A numerical study of wave characteristics in axisymmetric gas-liquid annular flow in microchannels

Abstract

Microreactors have emerged as a viable option to perform mass transfer limited gas-liquid reactions due to the advantage of high gas-liquid interfacial area density. Slug and annular flow regimes are the two most commonly preferred flow regimes to perform reactions in microreactors. In the annular flow regime, characterized by a continuous gas core and an annular liquid film on the wall, waves are observed at the interface between the two phases. The characteristics of these waves depend on the properties of the fluids and their flow rates. In this work, the hydrodynamics of axisymmetric gas-liquid annular flow in millimeter-size channels is investigated computationally employing volume of fluid method in OpenFOAM solver. CFD simulations have been performed for nitrogen-water and nitrogen-water and ethylene glycol mixture over a range of gas and liquid flow rates.
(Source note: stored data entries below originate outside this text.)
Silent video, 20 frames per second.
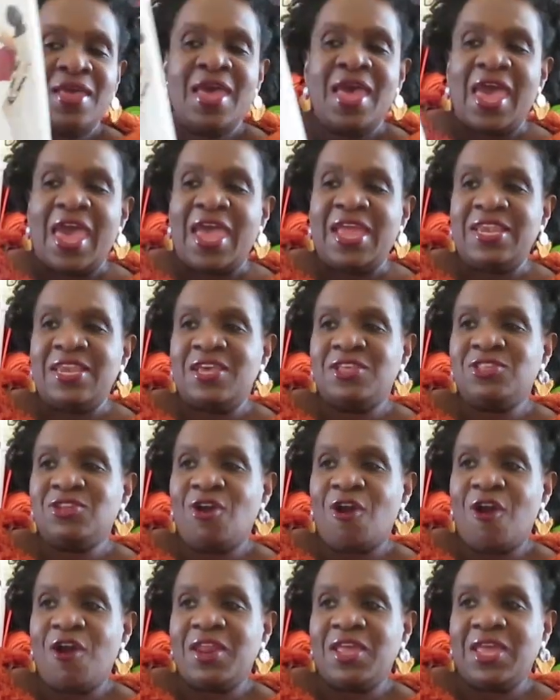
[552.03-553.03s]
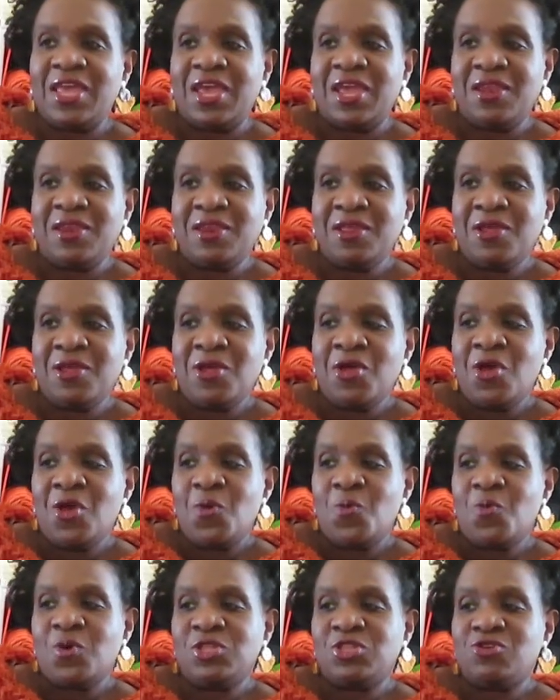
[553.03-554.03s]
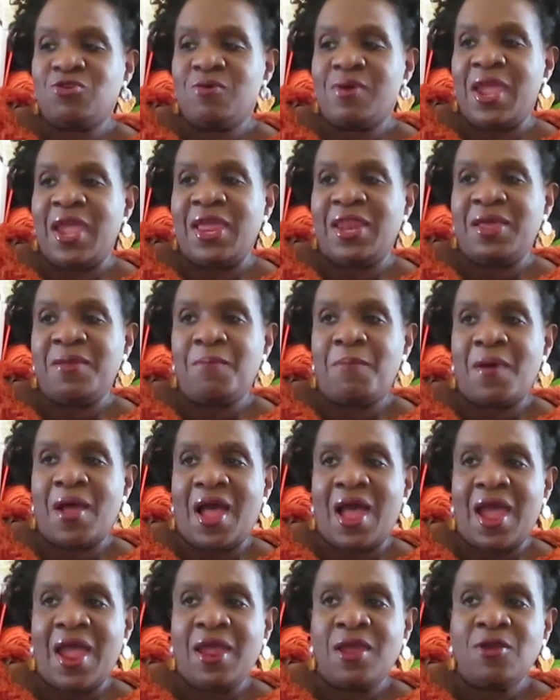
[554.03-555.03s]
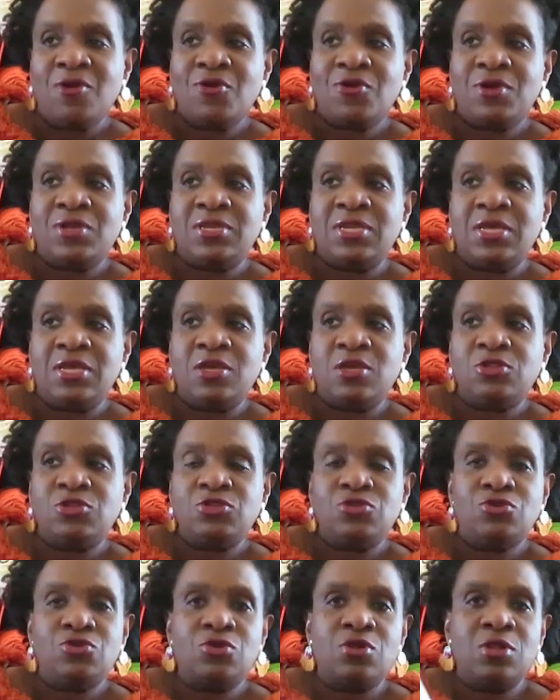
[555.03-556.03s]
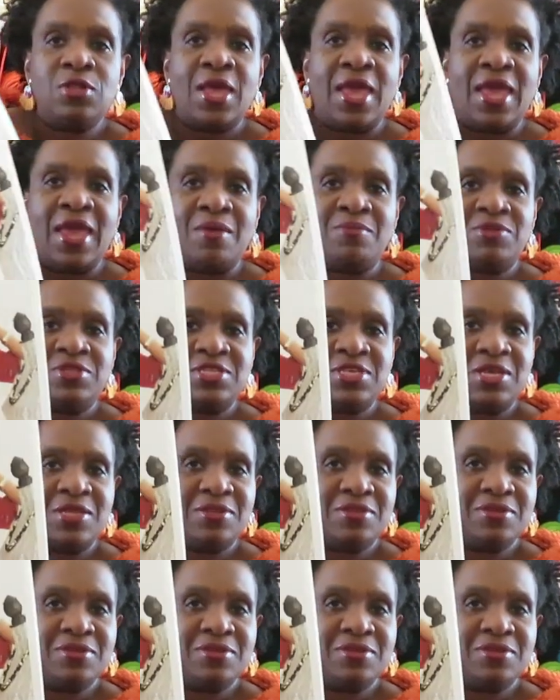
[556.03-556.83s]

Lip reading: And this cardigan was created by Cornelia Toole Hamilton.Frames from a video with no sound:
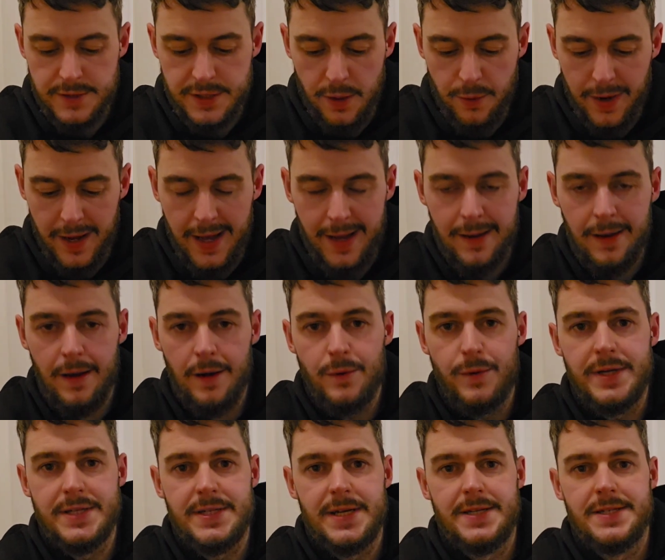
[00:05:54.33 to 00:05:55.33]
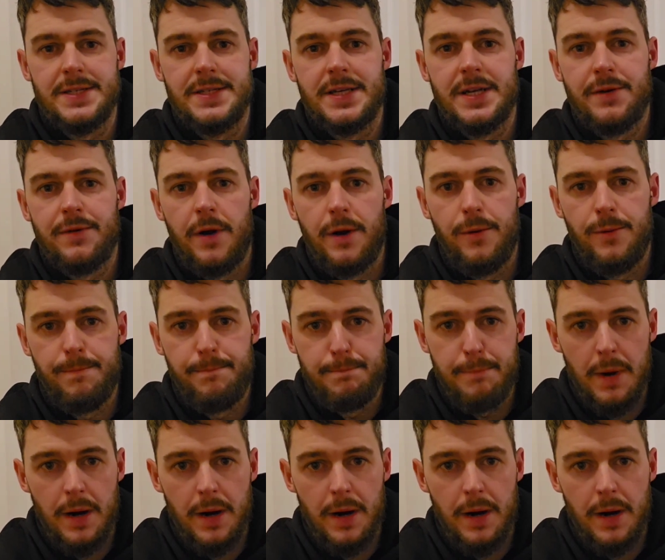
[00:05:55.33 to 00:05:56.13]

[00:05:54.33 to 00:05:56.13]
So echo is at 0,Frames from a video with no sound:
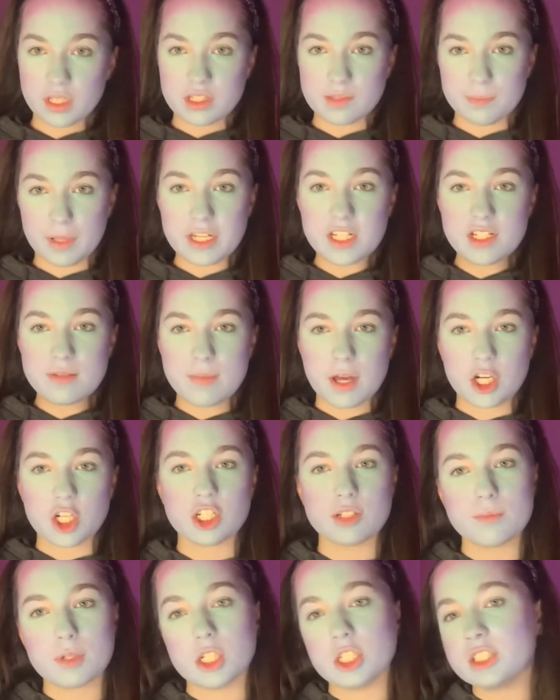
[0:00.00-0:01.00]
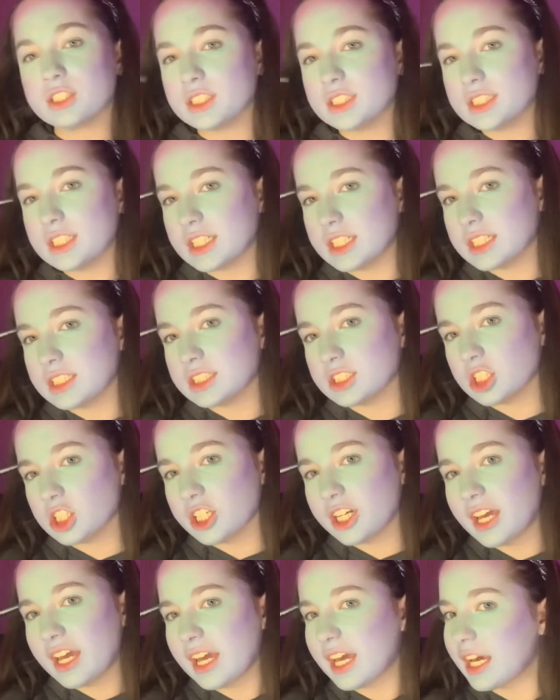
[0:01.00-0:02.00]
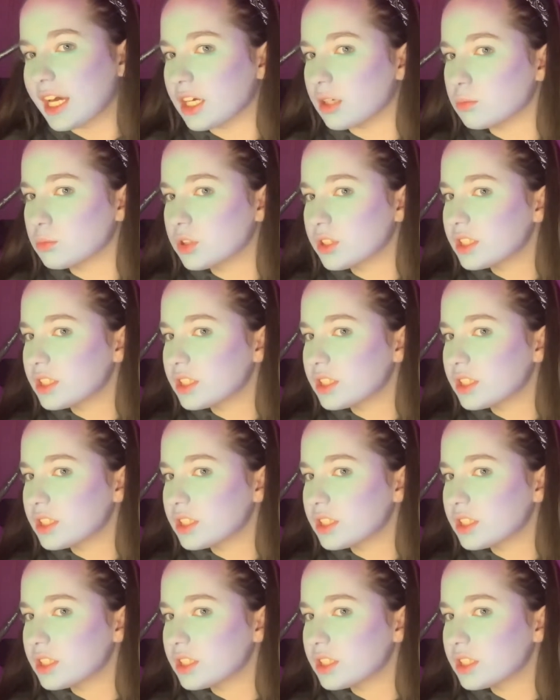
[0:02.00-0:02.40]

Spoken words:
blending better in person than it is on camera.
Depending on the gas and liquid flow rates and liquid viscosity, coalescing and non-coalescing waves are observed at the interface. The properties of the interfacial waves such as frequency, wave spacing and wave velocity are determined using spatiotemporal analysis and the effect of gas and liquid flow rates on the wave characteristics is investigated. Further, the time-averaged pressure gradient and interfacial shear stress are reported.